Howard Hughes Medical Institute, Glenn Center for Aging Research, Molecular and Cell Biology Laboratory, The Salk Institute for Biological Studies, 10010 North Torrey Pines Road, La Jolla, CA 92037, USA.
Cell. 2009 Dec 11;139(6):1157-69. doi: 10.1016/j.cell.2009.11.014.
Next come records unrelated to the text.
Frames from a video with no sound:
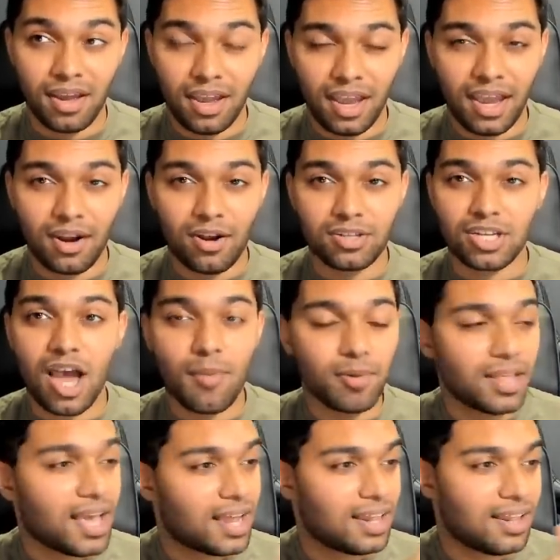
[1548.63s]
And on top of
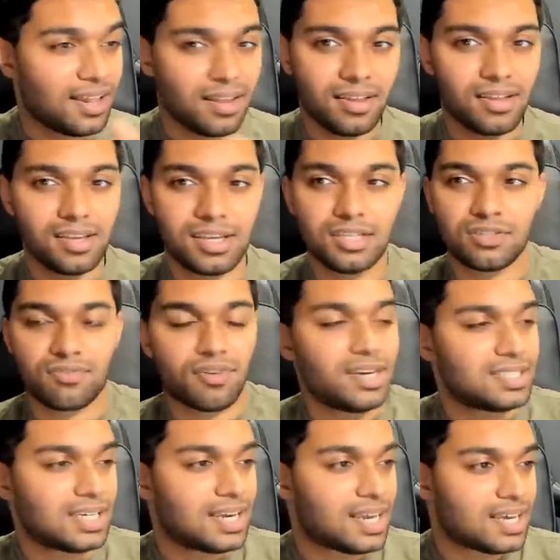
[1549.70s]
that, he's
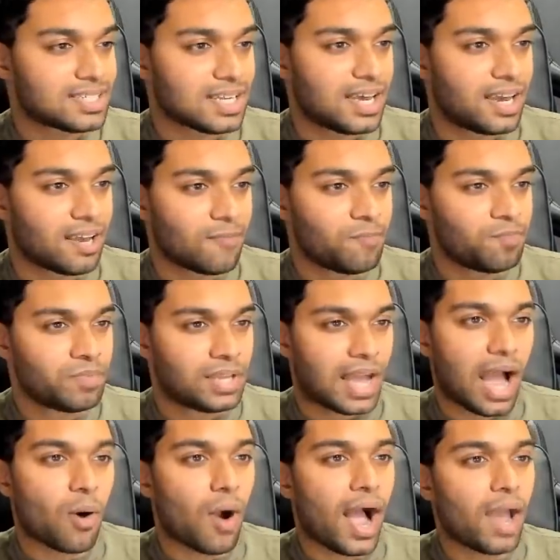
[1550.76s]
phrasing it as, like,
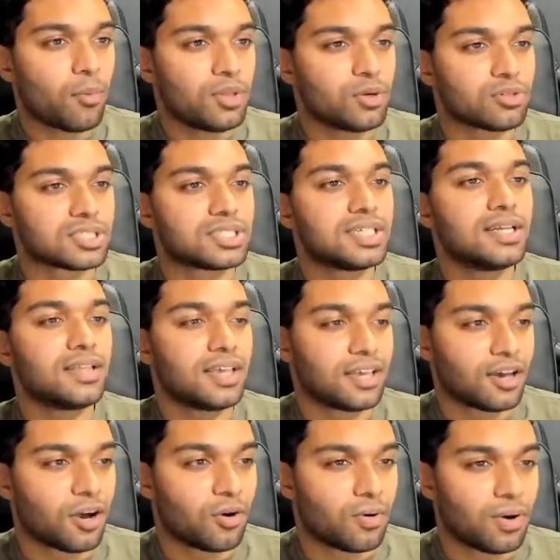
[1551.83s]
how high will your ceiling
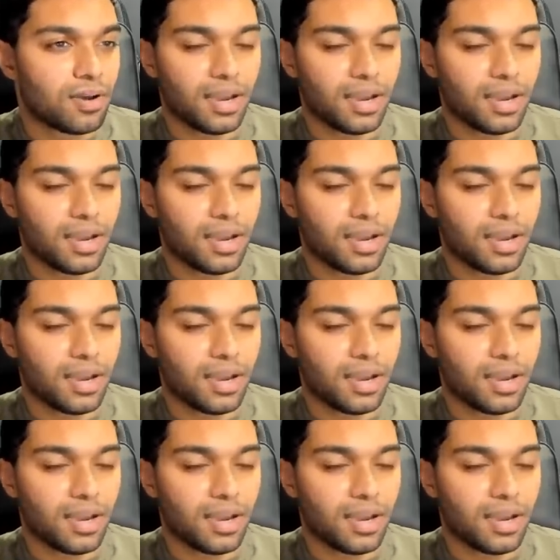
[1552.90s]
go?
The insulin/insulin growth factor (IGF) signaling (IIS) pathway is a key regulator of aging of worms, flies, mice, and likely humans. Delayed aging by IIS reduction protects the nematode C. elegans from toxicity associated with the aggregation of the Alzheimer's disease-linked human peptide, Abeta. We reduced IGF signaling in Alzheimer's model mice and discovered that these animals are protected from Alzheimer's-like disease symptoms, including reduced behavioral impairment, neuroinflammation, and neuronal loss. This protection is correlated with the hyperaggregation of Abeta leading to tightly packed, ordered plaques, suggesting that one aspect of the protection conferred by reduced IGF signaling is the sequestration of soluble Abeta oligomers into dense aggregates of lower toxicity. These findings indicate that the IGF signaling-regulated mechanism that protects from Abeta toxicity is conserved from worms to mammals and point to the modulation of this signaling pathway as a promising strategy for the development of Alzheimer's disease therapy.
胰岛素/胰岛素样生长因子(IGF)信号通路是调节蠕虫、苍蝇、老鼠以及可能人类衰老的关键。通过降低 IIS 来延缓衰老可以保护线虫秀丽隐杆线虫免受与阿尔茨海默病相关的人类肽 Abeta 聚集相关的毒性。我们在阿尔茨海默病模型小鼠中降低 IGF 信号,并发现这些动物免受类似阿尔茨海默病的症状的保护,包括行为障碍、神经炎症和神经元丧失的减少。这种保护与 Abeta 的超聚集有关,导致紧密堆积的有序斑块,表明降低 IGF 信号所赋予的保护的一个方面是将可溶性 Abeta 寡聚体隔离到毒性较低的密集聚集体中。这些发现表明,从蠕虫到哺乳动物,保护免受 Abeta 毒性的 IGF 信号调节机制是保守的,并指出调节这种信号通路是开发阿尔茨海默病治疗方法的有前途的策略。